_Task description_. The lines to print run from the top of the material below to the line with "[6:33.90-6:34.80]", inclusive; please copy them exactly, without pictures.

_Supplied data_.
* * *

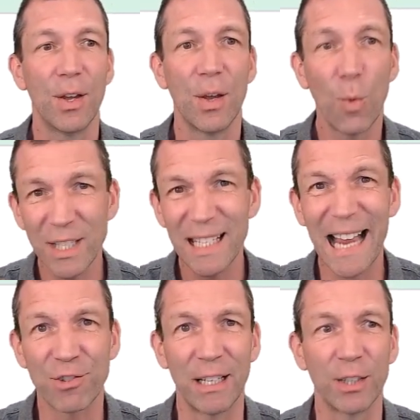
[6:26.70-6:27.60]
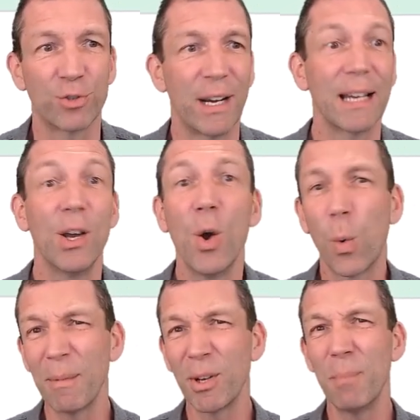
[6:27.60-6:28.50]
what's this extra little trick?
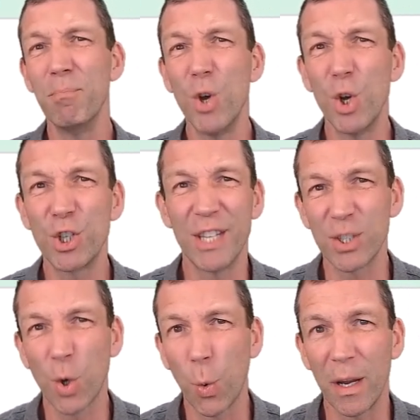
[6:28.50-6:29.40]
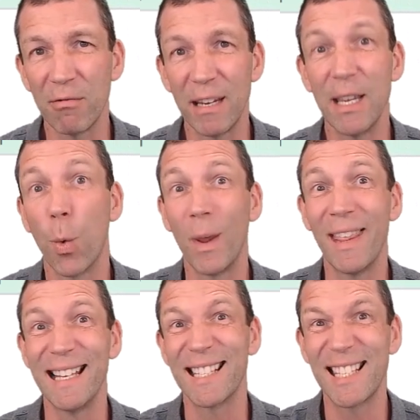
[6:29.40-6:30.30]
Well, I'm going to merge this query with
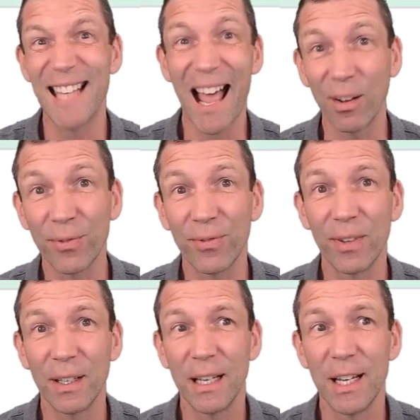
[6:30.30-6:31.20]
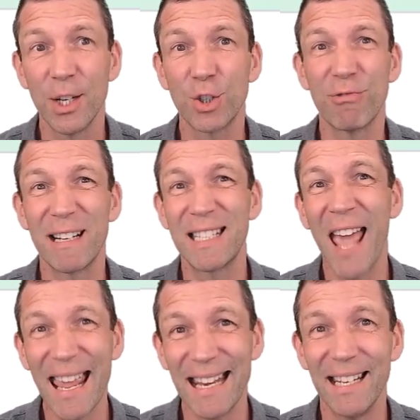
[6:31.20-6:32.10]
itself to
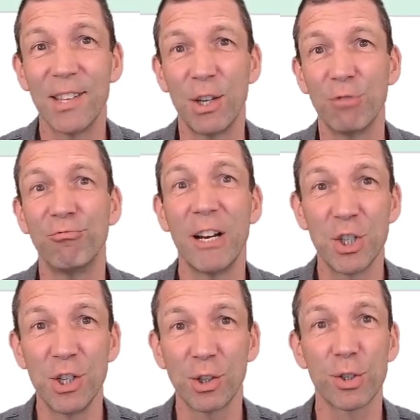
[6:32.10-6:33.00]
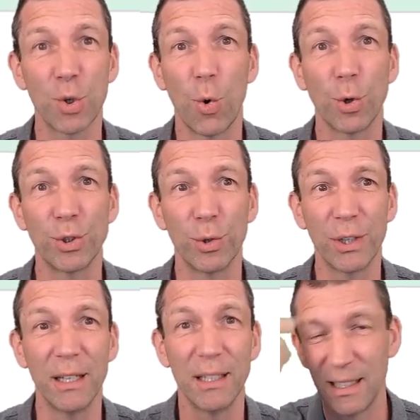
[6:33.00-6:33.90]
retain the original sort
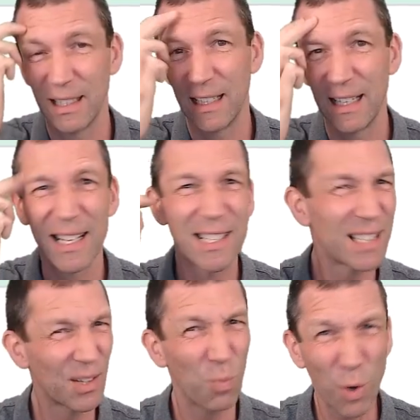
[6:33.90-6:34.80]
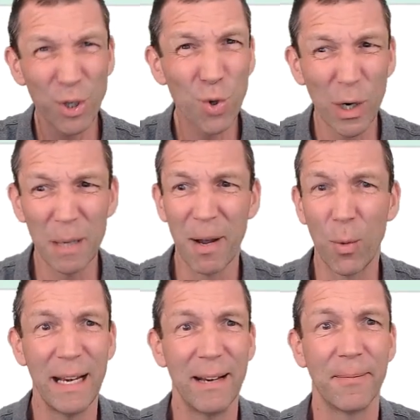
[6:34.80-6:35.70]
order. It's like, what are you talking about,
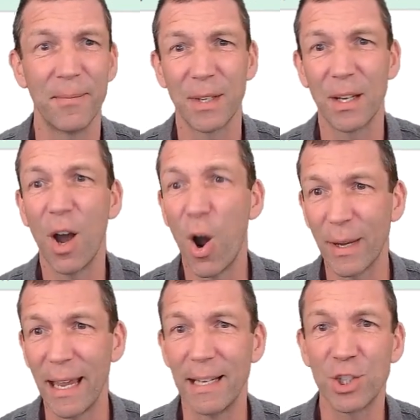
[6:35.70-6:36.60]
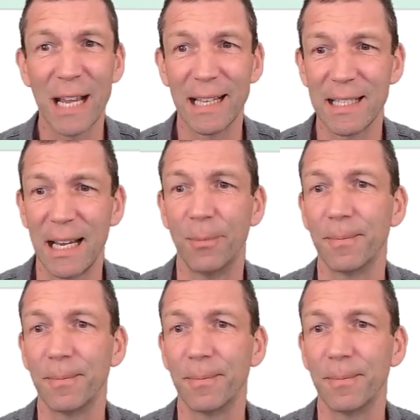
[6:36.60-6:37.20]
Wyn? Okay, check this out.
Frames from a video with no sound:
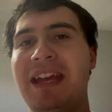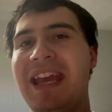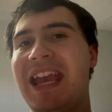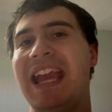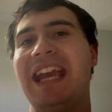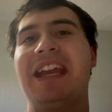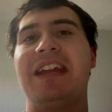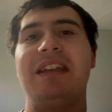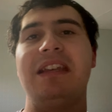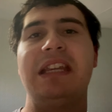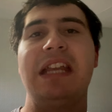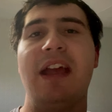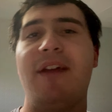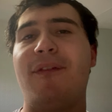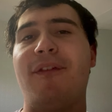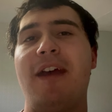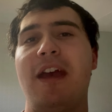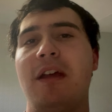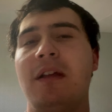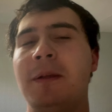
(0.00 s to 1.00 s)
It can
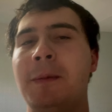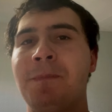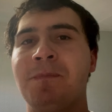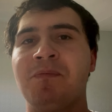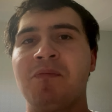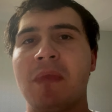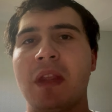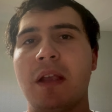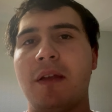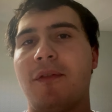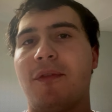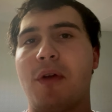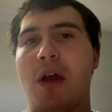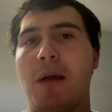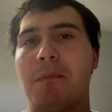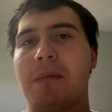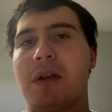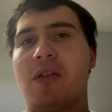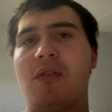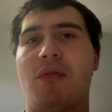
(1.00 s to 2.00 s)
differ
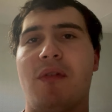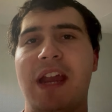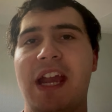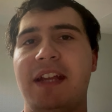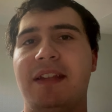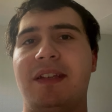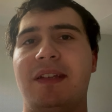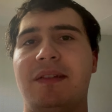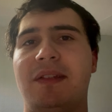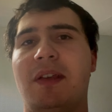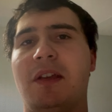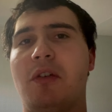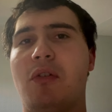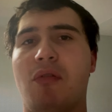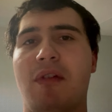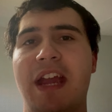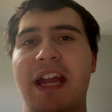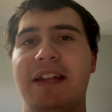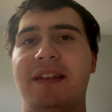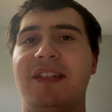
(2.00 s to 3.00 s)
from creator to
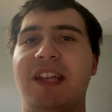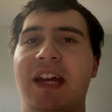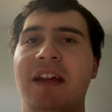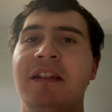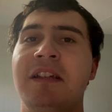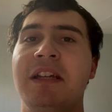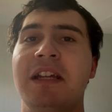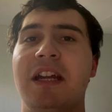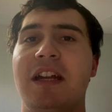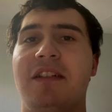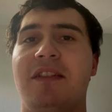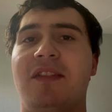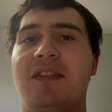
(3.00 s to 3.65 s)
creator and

* * *

_Reply_.
[6:26.70-6:27.60]
[6:27.60-6:28.50]
what's this extra little trick?
[6:28.50-6:29.40]
[6:29.40-6:30.30]
Well, I'm going to merge this query with
[6:30.30-6:31.20]
[6:31.20-6:32.10]
itself to
[6:32.10-6:33.00]
[6:33.00-6:33.90]
retain the original sort
[6:33.90-6:34.80]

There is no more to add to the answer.